Когда в 1932 году Брюнинг уходил, он предложил Гинденбургу, тогдашнему президенту, две возможные кандидатуры на пост рейхсканцлера — обер-бургомистров Кельна и Лейпцига, Аденауэра и Гёрделера. Но Гинденбург выбрал Папена и тем самым привел к власти Гитлера. Аденауэр укрылся в розарии в Рендорфе, а Гёрделер остался обер-бургомистром, затем стал уполномоченным по экономике, и наконец его взяла на службу фирма Бош. Он начал писать путевые заметки, затем мемуары. В 1940 году он воспевал победу над Францией, но упрекал Гитлера в бонапартизме.

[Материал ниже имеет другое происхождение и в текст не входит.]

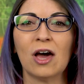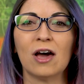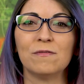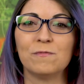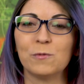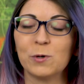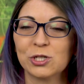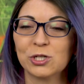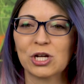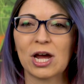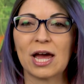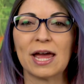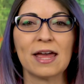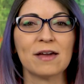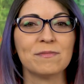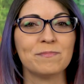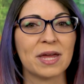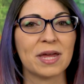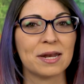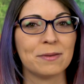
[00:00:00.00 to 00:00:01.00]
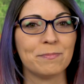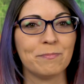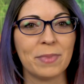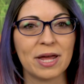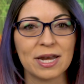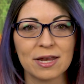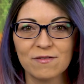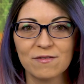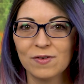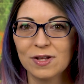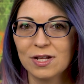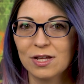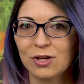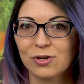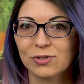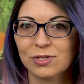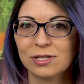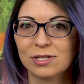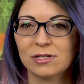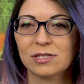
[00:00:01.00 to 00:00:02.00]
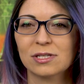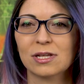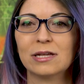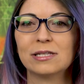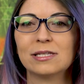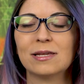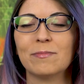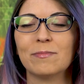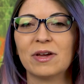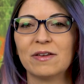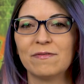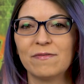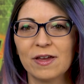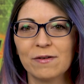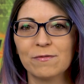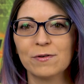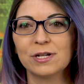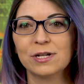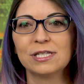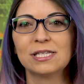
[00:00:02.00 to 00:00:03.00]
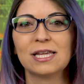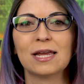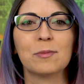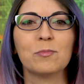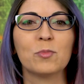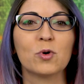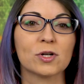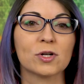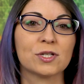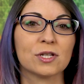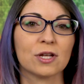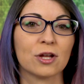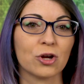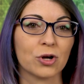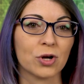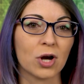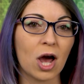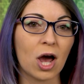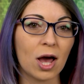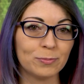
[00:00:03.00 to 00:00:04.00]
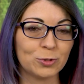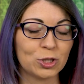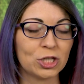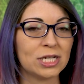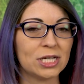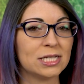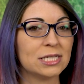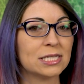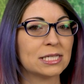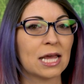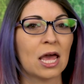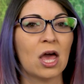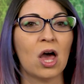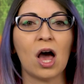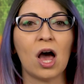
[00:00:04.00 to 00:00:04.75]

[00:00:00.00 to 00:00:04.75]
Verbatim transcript: of which I have made many videos discussing my favorites and more secure options.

— Нужно ненавидеть человека, — утверждал теперь бывший уполномоченный по экономике, — который выдает себя за скромника и будоражит миллионы людей во имя личной славы.
Беседа прервалась с появлением графа фон Бракведе. Едва поздоровавшись с собравшимися, он сразу заявил:
— Вчера гестапо выписало ордер на ваш арест, господин Гёрделер. Таково положение на сегодняшний день, и с этим надо считаться.
Присутствующие умолкли. Доктор пришел в негодование, граф фон Мольтке казался удрученным. Гёрделер на мгновение закрыл глаза, а затем промолвил, как бы оставаясь совершенно безразличным:
— Рано или поздно этого нужно было ожидать.
Бракведе кивнул:
— Если бы позднее, было бы лучше. Однако остается фактом, что вас ищет гестапо, а через один-два дня к поискам подключится уголовная полиция. Таким образом, будет мобилизована целая армия ищеек.
— А что, собственно, изменится в моей жизни? — заметил отрешенно Гёрделер, которого друзья нередко называли бродячим проповедником или сельским священником.
— Я установил контакты с некоторыми людьми из абвера, — сообщил Бракведе. — Они готовы помочь вам бежать из Германии в течение ближайших двадцати четырех часов.
— Как?! — выпрямился Гёрделер. — Вы хотите от меня избавиться? Вы уже договорились со Штауффенбергом?
— Мы хотим отправить вас в безопасное место, — пояснил решительно капитан, — и только.
— Это самое лучшее, что можно сейчас придумать, — заверил Гёрделера Мольтке.
И доктор Ойген Г. поддержал его:
— Это единственная возможность при создавшихся условиях.
— Я остаюсь! — заявил твердо Гёрделер. — Я хочу быть здесь, когда начнут развертываться главные события. А это должно произойти теперь же, не правда ли?
В беспокойные дни начала июля сорок четвертого ефрейтор Леман, по прозвищу Гном, вновь появился в Берлине. У посвященных с Бендлерштрассе — а их было не больше дюжины — это вызвало самое настоящее смятение.
— Добрый день, прелестная дама, — приветствовал Гном Элизабет, просунув нос в щель двери. Он радостно осклабился, увидев графиню, ибо всегда питал слабость к этому, как он выражался, «лебедю в курятнике». — Неужели за то время, что я отсутствовал, вы разучились говорить?